TodoMVC — the canonical reactive-UI test bed. Exercises defineStore + each + filter/clear actions + focus survival on insert/delete.
Dashboard — a live-updating ticker grid with one tick per second. Exercises signal + computed + effect + batch against a deterministic update loop.
Markdown editor — split-pane editor with live preview. Exercises raw() + sanitization + caret survival in a contenteditable-adjacent re-render.
Streaming chat — token-by-token bot reply with composer caret preservation. Exercises each() keyed-list reconcile during a stream + the textarea caret-survival contract.

Honest accounting

Each page follows the same rule the Pomodoro precedent set: show what the model produced, as it produced it. When the produced code has bugs or needs cleanup, the diff is documented verbatim. The page does not pretend the model is infallible — it documents what an off-the-shelf model with kerf’s published docs can do, and what it can’t.

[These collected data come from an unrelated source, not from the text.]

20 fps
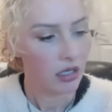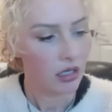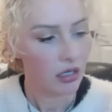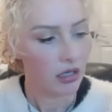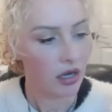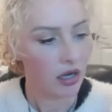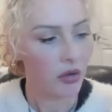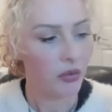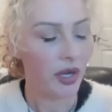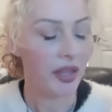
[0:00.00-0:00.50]

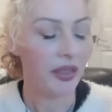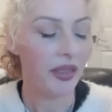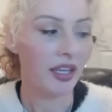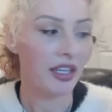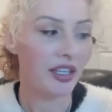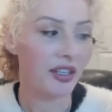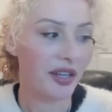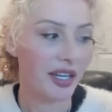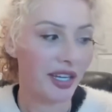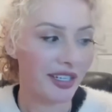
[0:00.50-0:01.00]
Oh, I
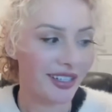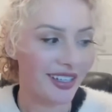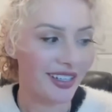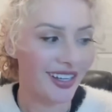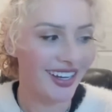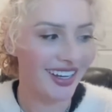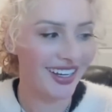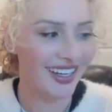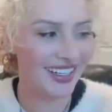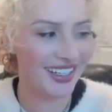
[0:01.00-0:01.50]
thank you, Aiden.
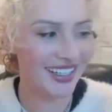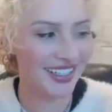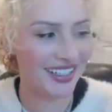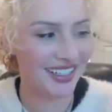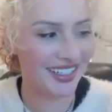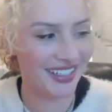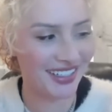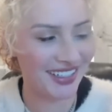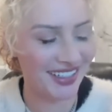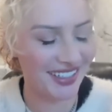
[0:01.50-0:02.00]

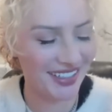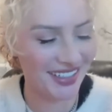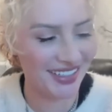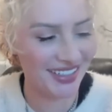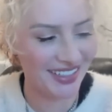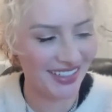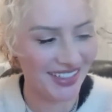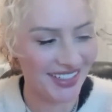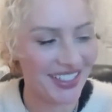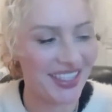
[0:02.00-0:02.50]

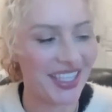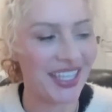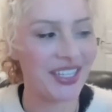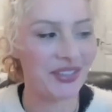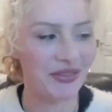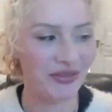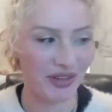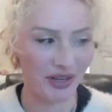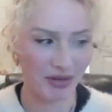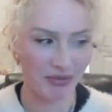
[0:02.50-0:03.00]

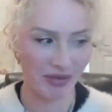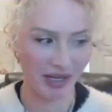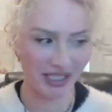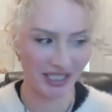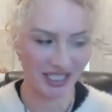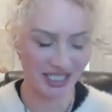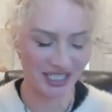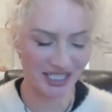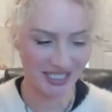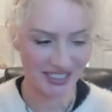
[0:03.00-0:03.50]
Thank you very
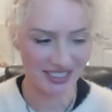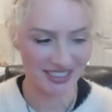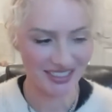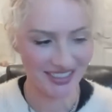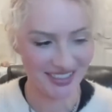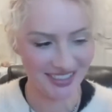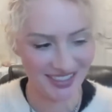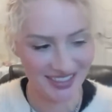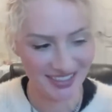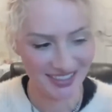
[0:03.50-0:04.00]
much.
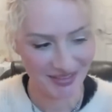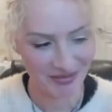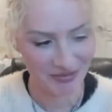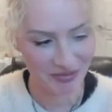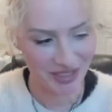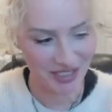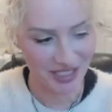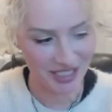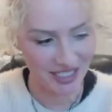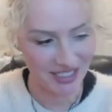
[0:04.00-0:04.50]

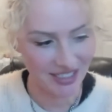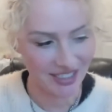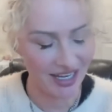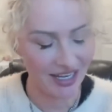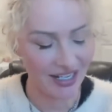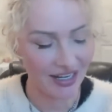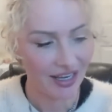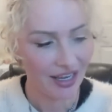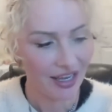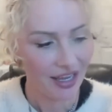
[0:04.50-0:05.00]
Appreciate
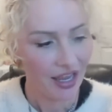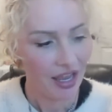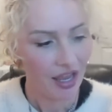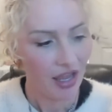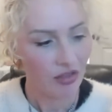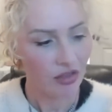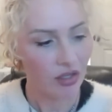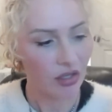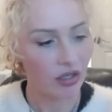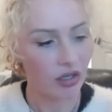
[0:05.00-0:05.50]
that.
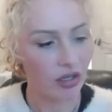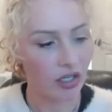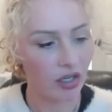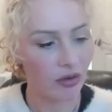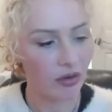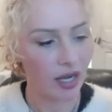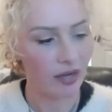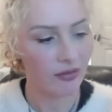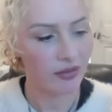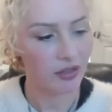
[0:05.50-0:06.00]
They're going to
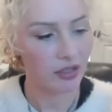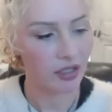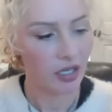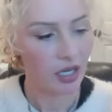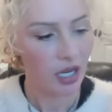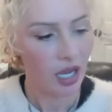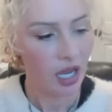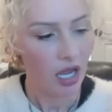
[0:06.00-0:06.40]
go after.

How a transcript is produced

The reproducibility recipe is identical for every page:

Pin the kerf version. Recorded in the page frontmatter so future readers know which llms.txt revision the model saw.
Pin the model. Currently Claude Opus 4.7 with the 1M-context variant where it matters. Future runs against new models append rather than replace, so the portfolio doubles as a regression suite when a model gets better or worse at kerf.
Pin the prompt. A single paragraph that names the app, the interaction, and the doc URLs the model should fetch. No kerf-specific identifiers in the prompt itself — the prompt could be given to any reactive framework’s docs.
Run the prompt in a clean session. No prior kerf context in the model’s conversation. The model has only what it learned at pretraining time plus whatever the cited URLs fetch.
Capture the raw output verbatim. If the model produced something that doesn’t compile or doesn’t run, the page documents that and shows the minimum diff that made it run.
Stand the running app up at the bottom of the page from the produced code.

Status

App	Prompt drafted	Transcript captured	Page published
Kanban	✅	⏳	scaffold
TodoMVC	✅	⏳	scaffold
Dashboard	✅	⏳	scaffold
Markdown editor	✅	⏳	scaffold
Streaming chat	✅	⏳	scaffold

The five prompts are drafted in their respective pages; the transcript capture is the remaining work. Tracked in KF-170 — the one-shot transcript portfolio sub-ticket of the AI-evidence epic (Hot Sheet is local-only, so the ticket reference is for provenance only).

Caveats

Model behavior drifts. Each transcript records its model + run date so the reader can interpret. When a new frontier model lands, the experiment gets re-run; older runs are kept in a history section per page rather than overwritten.
The prompts are not blind. They name the app shape and the doc URLs. They do not name the framework as “kerf” beyond the URL — but a clever model could infer from the URLs themselves. The blind-prompt question is the harder operational measurement, tracked separately under the empirical-benchmark sub-ticket (the krausest-style cross-framework grid).
One run per cell ≠ statistical significance. A single one-shot is an existence proof, not a sampling distribution. The portfolio shows the model can do this; the empirical benchmark establishes how often it does.